Fish Poisonous Than Cyanide


Dicing death: The fish more poisonous than cyanide
By Roland Buerk BBC News, Tokyo 

 
The Japanese delicacy fugu, or blowfish, is so poisonous that the smallest mistake in its preparation could be fatal. But Tokyo's city government is planning to ease restrictions that allow only highly trained and licensed chefs to serve the dish. 

Kunio Miura always uses his special knives to prepare fugu - wooden-handled with blades tempered by a swordsmith to a keen edge. Before he starts work in his kitchen they are brought to him by an assistant, carefully stored in a special box. 

Miura-san, as he is respectfully known, has been cutting up blowfish for 60 years but still approaches the task with caution. A single mistake could mean death for a customer. 

Fugu is an expensive delicacy in Japan and the restaurants that serve it are among the finest in the country. In Miura-san's establishment a meal starts at $120 (£76) a head, but people are willing to pay for the assurance of the fugu chef licence mounted on his wall, yellowed now with age. He is one of a select guild authorised by Tokyo's city government to serve the dish.

When he begins work the process is swift, and mercifully out of sight of the surviving fugu swimming in their tank by the restaurant door.

 
Roland Buerk watches chef Kunio Miura prepare the fugu
First he lays the despatched fish, rather square of body with stubby fins, on its stomach and cuts open the head to removes its brain and eyes.
They are carefully placed in a metal tray marked "non-edible". Then he removes the skin, greenish and mottled on the top and sides, white underneath, and starts cutting at the guts.
"This is the most poisonous part," he says pulling out the ovaries. But the liver and intestines are potentially lethal too. "People say it is 200 times more deadly than cyanide."


 
Tetrodotoxin poisoning

 Fugu eyes
  • Numbness around the mouth followed by paralysis and death by respiratory failure - the victim remaining conscious throughout
  • First recorded case found in the logs of Captain Cook in 1774, after crew members ate the fish
  • Tetrodotoxin is named after the Tetraodontiformes order of fish, which includes blowfish
  • It is also found in blue-ringed octopuses, some toads, newts and other animals
Twenty-three people have died in Japan after eating fugu since 2000, according to government figures. Most of the victims are anglers who rashly try to prepare their catch at home. A spokesman for the Health and Welfare Ministry struggles to think of a single fatality in a restaurant, though last year a woman was hospitalised after eating a trace of fugu liver in one of Tokyo's top restaurants - not Miura-san's.

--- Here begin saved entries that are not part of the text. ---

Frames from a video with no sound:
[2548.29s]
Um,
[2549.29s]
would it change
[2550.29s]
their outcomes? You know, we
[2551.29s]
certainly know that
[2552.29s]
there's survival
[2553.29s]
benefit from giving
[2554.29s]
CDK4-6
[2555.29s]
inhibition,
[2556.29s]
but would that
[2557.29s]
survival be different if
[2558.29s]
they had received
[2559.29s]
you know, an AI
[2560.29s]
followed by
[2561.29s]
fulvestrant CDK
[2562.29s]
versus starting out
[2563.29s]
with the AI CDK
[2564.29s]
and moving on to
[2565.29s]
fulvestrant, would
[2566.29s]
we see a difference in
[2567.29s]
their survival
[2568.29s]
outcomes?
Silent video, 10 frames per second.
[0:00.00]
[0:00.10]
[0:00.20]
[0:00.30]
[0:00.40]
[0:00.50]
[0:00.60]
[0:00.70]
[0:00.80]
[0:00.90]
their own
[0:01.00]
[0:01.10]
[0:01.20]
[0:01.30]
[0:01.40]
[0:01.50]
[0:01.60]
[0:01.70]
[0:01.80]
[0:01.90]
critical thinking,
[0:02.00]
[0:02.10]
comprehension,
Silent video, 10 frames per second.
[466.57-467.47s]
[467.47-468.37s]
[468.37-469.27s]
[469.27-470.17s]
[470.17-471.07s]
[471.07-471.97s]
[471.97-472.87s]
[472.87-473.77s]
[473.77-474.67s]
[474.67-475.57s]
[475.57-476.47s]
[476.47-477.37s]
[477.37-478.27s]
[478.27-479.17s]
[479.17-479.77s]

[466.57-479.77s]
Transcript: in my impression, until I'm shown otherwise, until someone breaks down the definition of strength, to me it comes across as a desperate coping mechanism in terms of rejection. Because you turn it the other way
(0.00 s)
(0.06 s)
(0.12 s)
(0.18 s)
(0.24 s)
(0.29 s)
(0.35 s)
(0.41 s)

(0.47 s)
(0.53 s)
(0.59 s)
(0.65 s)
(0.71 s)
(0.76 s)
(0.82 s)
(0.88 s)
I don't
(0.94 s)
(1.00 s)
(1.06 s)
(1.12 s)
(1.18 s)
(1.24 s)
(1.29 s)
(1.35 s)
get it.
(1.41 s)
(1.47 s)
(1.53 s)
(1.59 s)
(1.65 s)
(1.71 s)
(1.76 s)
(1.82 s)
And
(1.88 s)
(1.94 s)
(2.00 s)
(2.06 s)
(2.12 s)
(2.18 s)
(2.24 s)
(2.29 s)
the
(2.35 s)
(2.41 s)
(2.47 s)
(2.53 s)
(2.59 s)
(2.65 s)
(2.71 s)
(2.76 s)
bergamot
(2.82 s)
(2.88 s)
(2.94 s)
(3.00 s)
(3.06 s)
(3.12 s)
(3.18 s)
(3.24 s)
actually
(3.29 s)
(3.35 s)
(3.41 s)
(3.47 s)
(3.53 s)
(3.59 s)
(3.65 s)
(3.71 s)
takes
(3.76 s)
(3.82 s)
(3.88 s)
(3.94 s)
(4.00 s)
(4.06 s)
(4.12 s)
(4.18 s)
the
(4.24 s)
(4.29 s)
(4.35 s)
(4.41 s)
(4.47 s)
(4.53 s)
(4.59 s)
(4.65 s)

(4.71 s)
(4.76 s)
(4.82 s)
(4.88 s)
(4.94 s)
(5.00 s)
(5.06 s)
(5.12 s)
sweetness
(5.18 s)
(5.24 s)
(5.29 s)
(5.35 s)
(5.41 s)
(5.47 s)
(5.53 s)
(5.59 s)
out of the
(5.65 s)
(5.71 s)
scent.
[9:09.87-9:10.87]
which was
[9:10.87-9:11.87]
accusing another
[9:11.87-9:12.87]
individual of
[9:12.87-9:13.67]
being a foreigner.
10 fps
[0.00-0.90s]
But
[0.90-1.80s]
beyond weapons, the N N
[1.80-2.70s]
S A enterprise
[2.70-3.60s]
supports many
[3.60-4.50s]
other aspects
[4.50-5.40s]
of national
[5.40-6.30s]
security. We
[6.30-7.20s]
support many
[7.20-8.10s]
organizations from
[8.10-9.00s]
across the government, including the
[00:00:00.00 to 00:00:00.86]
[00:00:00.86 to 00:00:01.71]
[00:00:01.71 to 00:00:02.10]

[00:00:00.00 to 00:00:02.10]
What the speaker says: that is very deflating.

Tetrodotoxin poisoning has been described as "rapid and violent", first a numbness around the mouth, then paralysis, finally death. The unfortunate diner remains conscious to the end. There is no antidote.
"This would be enough to kill you," Miura-san says, slicing off a tiny sliver of fugu ovary and holding it up. Then he carefully checks the poisonous organs on the tray, making sure he has accounted for every one, and tips them into a metal drum locked with a padlock. They will be taken to Tokyo's main fish-market and burned, along with the offcuts from other fugu restaurants.

Miura-san's skill is therefore highly prized. Fugu chefs consider themselves the elite of Japan's highly competitive culinary world. He started as an apprentice in a kitchen at the age of 15. Training lasts at least two years but he was not allowed to take the practical test to get a licence until he was 20, the age people become a legal adult in Japan. A third of examinees fail.